#### Input data
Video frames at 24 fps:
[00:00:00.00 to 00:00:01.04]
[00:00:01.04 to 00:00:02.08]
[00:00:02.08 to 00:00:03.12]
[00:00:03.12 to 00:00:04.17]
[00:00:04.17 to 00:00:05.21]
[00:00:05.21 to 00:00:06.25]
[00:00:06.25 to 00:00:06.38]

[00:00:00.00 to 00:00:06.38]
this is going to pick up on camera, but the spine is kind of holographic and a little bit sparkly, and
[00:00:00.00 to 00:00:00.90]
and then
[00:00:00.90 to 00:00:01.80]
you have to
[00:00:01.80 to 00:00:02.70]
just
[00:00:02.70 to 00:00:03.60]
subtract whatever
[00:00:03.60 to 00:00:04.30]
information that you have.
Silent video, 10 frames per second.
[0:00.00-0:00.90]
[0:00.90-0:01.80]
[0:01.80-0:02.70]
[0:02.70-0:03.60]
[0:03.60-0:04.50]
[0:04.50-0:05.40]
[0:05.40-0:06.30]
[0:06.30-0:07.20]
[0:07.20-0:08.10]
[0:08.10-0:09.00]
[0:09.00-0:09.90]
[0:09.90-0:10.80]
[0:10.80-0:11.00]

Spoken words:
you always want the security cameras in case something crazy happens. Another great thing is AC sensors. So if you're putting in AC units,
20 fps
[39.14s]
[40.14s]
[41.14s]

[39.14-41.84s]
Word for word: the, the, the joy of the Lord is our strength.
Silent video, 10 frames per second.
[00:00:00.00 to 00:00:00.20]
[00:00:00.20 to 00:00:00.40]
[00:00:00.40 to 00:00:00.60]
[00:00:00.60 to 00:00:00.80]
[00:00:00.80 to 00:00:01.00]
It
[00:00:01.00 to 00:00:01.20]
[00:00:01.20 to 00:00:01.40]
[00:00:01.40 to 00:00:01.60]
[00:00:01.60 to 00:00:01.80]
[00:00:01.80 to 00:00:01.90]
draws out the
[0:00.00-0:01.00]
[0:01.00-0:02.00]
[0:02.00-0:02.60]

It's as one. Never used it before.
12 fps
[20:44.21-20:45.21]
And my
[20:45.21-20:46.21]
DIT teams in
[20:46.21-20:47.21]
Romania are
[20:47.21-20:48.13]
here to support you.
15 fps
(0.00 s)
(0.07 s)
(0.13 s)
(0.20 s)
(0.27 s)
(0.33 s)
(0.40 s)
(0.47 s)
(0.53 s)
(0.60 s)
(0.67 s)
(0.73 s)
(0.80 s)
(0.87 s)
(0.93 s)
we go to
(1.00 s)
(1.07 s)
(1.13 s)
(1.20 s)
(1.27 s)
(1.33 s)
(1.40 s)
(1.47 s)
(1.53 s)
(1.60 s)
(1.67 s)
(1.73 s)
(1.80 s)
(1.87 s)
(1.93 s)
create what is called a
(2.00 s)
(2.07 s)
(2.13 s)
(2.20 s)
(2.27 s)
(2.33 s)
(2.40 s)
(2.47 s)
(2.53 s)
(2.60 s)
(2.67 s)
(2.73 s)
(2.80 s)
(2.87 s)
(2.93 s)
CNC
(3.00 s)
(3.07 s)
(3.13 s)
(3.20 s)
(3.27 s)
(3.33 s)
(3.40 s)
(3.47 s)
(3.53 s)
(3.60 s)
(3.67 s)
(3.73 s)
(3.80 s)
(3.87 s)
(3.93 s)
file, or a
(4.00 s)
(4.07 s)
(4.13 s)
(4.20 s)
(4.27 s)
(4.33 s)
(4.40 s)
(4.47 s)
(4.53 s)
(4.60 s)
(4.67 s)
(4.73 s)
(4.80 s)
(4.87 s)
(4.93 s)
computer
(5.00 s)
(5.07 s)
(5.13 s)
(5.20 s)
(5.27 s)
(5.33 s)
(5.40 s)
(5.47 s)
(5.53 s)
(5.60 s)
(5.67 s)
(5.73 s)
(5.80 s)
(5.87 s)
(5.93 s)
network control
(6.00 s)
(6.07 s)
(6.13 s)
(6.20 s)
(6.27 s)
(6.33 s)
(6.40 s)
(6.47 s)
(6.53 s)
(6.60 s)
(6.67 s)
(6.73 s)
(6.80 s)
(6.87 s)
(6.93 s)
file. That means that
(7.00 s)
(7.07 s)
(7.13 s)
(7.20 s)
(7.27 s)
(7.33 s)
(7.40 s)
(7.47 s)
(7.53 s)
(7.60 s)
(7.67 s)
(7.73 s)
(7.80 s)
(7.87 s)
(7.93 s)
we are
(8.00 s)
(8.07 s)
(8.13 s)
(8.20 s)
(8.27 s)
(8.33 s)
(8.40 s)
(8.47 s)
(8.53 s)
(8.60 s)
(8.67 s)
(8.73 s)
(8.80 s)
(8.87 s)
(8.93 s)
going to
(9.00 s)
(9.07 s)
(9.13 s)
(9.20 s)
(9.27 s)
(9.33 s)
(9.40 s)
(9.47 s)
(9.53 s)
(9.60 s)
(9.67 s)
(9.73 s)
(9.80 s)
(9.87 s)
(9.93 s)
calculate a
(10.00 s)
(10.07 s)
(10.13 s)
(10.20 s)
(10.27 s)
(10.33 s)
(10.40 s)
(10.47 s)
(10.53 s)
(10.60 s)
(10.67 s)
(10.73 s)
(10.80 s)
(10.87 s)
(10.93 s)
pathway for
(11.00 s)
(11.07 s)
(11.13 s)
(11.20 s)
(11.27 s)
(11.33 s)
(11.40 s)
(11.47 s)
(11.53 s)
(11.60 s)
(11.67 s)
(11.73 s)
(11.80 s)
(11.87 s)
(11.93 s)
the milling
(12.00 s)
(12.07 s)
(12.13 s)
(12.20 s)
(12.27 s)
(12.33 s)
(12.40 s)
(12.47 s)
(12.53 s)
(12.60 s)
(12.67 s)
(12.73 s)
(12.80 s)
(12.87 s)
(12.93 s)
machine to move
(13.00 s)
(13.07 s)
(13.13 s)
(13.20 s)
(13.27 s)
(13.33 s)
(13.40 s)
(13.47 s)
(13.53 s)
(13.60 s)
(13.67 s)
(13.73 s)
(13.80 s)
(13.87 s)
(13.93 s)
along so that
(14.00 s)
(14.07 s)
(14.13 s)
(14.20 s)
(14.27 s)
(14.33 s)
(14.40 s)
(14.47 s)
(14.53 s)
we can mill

#### What is required
Whatever appears in the listing above, write it down again exactly.

#### Answer space
Video frames at 24 fps:
[00:00:00.00 to 00:00:01.04]
[00:00:01.04 to 00:00:02.08]
[00:00:02.08 to 00:00:03.12]
[00:00:03.12 to 00:00:04.17]
[00:00:04.17 to 00:00:05.21]
[00:00:05.21 to 00:00:06.25]
[00:00:06.25 to 00:00:06.38]

[00:00:00.00 to 00:00:06.38]
this is going to pick up on camera, but the spine is kind of holographic and a little bit sparkly, and
[00:00:00.00 to 00:00:00.90]
and then
[00:00:00.90 to 00:00:01.80]
you have to
[00:00:01.80 to 00:00:02.70]
just
[00:00:02.70 to 00:00:03.60]
subtract whatever
[00:00:03.60 to 00:00:04.30]
information that you have.
Silent video, 10 frames per second.
[0:00.00-0:00.90]
[0:00.90-0:01.80]
[0:01.80-0:02.70]
[0:02.70-0:03.60]
[0:03.60-0:04.50]
[0:04.50-0:05.40]
[0:05.40-0:06.30]
[0:06.30-0:07.20]
[0:07.20-0:08.10]
[0:08.10-0:09.00]
[0:09.00-0:09.90]
[0:09.90-0:10.80]
[0:10.80-0:11.00]

Spoken words:
you always want the security cameras in case something crazy happens. Another great thing is AC sensors. So if you're putting in AC units,
20 fps
[39.14s]
[40.14s]
[41.14s]

[39.14-41.84s]
Word for word: the, the, the joy of the Lord is our strength.
Silent video, 10 frames per second.
[00:00:00.00 to 00:00:00.20]
[00:00:00.20 to 00:00:00.40]
[00:00:00.40 to 00:00:00.60]
[00:00:00.60 to 00:00:00.80]
[00:00:00.80 to 00:00:01.00]
It
[00:00:01.00 to 00:00:01.20]
[00:00:01.20 to 00:00:01.40]
[00:00:01.40 to 00:00:01.60]
[00:00:01.60 to 00:00:01.80]
[00:00:01.80 to 00:00:01.90]
draws out the
[0:00.00-0:01.00]
[0:01.00-0:02.00]
[0:02.00-0:02.60]

It's as one. Never used it before.
12 fps
[20:44.21-20:45.21]
And my
[20:45.21-20:46.21]
DIT teams in
[20:46.21-20:47.21]
Romania are
[20:47.21-20:48.13]
here to support you.
15 fps
(0.00 s)
(0.07 s)
(0.13 s)
(0.20 s)
(0.27 s)
(0.33 s)
(0.40 s)
(0.47 s)
(0.53 s)
(0.60 s)
(0.67 s)
(0.73 s)
(0.80 s)
(0.87 s)
(0.93 s)
we go to
(1.00 s)
(1.07 s)
(1.13 s)
(1.20 s)
(1.27 s)
(1.33 s)
(1.40 s)
(1.47 s)
(1.53 s)
(1.60 s)
(1.67 s)
(1.73 s)
(1.80 s)
(1.87 s)
(1.93 s)
create what is called a
(2.00 s)
(2.07 s)
(2.13 s)
(2.20 s)
(2.27 s)
(2.33 s)
(2.40 s)
(2.47 s)
(2.53 s)
(2.60 s)
(2.67 s)
(2.73 s)
(2.80 s)
(2.87 s)
(2.93 s)
CNC
(3.00 s)
(3.07 s)
(3.13 s)
(3.20 s)
(3.27 s)
(3.33 s)
(3.40 s)
(3.47 s)
(3.53 s)
(3.60 s)
(3.67 s)
(3.73 s)
(3.80 s)
(3.87 s)
(3.93 s)
file, or a
(4.00 s)
(4.07 s)
(4.13 s)
(4.20 s)
(4.27 s)
(4.33 s)
(4.40 s)
(4.47 s)
(4.53 s)
(4.60 s)
(4.67 s)
(4.73 s)
(4.80 s)
(4.87 s)
(4.93 s)
computer
(5.00 s)
(5.07 s)
(5.13 s)
(5.20 s)
(5.27 s)
(5.33 s)
(5.40 s)
(5.47 s)
(5.53 s)
(5.60 s)
(5.67 s)
(5.73 s)
(5.80 s)
(5.87 s)
(5.93 s)
network control
(6.00 s)
(6.07 s)
(6.13 s)
(6.20 s)
(6.27 s)
(6.33 s)
(6.40 s)
(6.47 s)
(6.53 s)
(6.60 s)
(6.67 s)
(6.73 s)
(6.80 s)
(6.87 s)
(6.93 s)
file. That means that
(7.00 s)
(7.07 s)
(7.13 s)
(7.20 s)
(7.27 s)
(7.33 s)
(7.40 s)
(7.47 s)
(7.53 s)
(7.60 s)
(7.67 s)
(7.73 s)
(7.80 s)
(7.87 s)
(7.93 s)
we are
(8.00 s)
(8.07 s)
(8.13 s)
(8.20 s)
(8.27 s)
(8.33 s)
(8.40 s)
(8.47 s)
(8.53 s)
(8.60 s)
(8.67 s)
(8.73 s)
(8.80 s)
(8.87 s)
(8.93 s)
going to
(9.00 s)
(9.07 s)
(9.13 s)
(9.20 s)
(9.27 s)
(9.33 s)
(9.40 s)
(9.47 s)
(9.53 s)
(9.60 s)
(9.67 s)
(9.73 s)
(9.80 s)
(9.87 s)
(9.93 s)
calculate a
(10.00 s)
(10.07 s)
(10.13 s)
(10.20 s)
(10.27 s)
(10.33 s)
(10.40 s)
(10.47 s)
(10.53 s)
(10.60 s)
(10.67 s)
(10.73 s)
(10.80 s)
(10.87 s)
(10.93 s)
pathway for
(11.00 s)
(11.07 s)
(11.13 s)
(11.20 s)
(11.27 s)
(11.33 s)
(11.40 s)
(11.47 s)
(11.53 s)
(11.60 s)
(11.67 s)
(11.73 s)
(11.80 s)
(11.87 s)
(11.93 s)
the milling
(12.00 s)
(12.07 s)
(12.13 s)
(12.20 s)
(12.27 s)
(12.33 s)
(12.40 s)
(12.47 s)
(12.53 s)
(12.60 s)
(12.67 s)
(12.73 s)
(12.80 s)
(12.87 s)
(12.93 s)
machine to move
(13.00 s)
(13.07 s)
(13.13 s)
(13.20 s)
(13.27 s)
(13.33 s)
(13.40 s)
(13.47 s)
(13.53 s)
(13.60 s)
(13.67 s)
(13.73 s)
(13.80 s)
(13.87 s)
(13.93 s)
along so that
(14.00 s)
(14.07 s)
(14.13 s)
(14.20 s)
(14.27 s)
(14.33 s)
(14.40 s)
(14.47 s)
(14.53 s)
we can mill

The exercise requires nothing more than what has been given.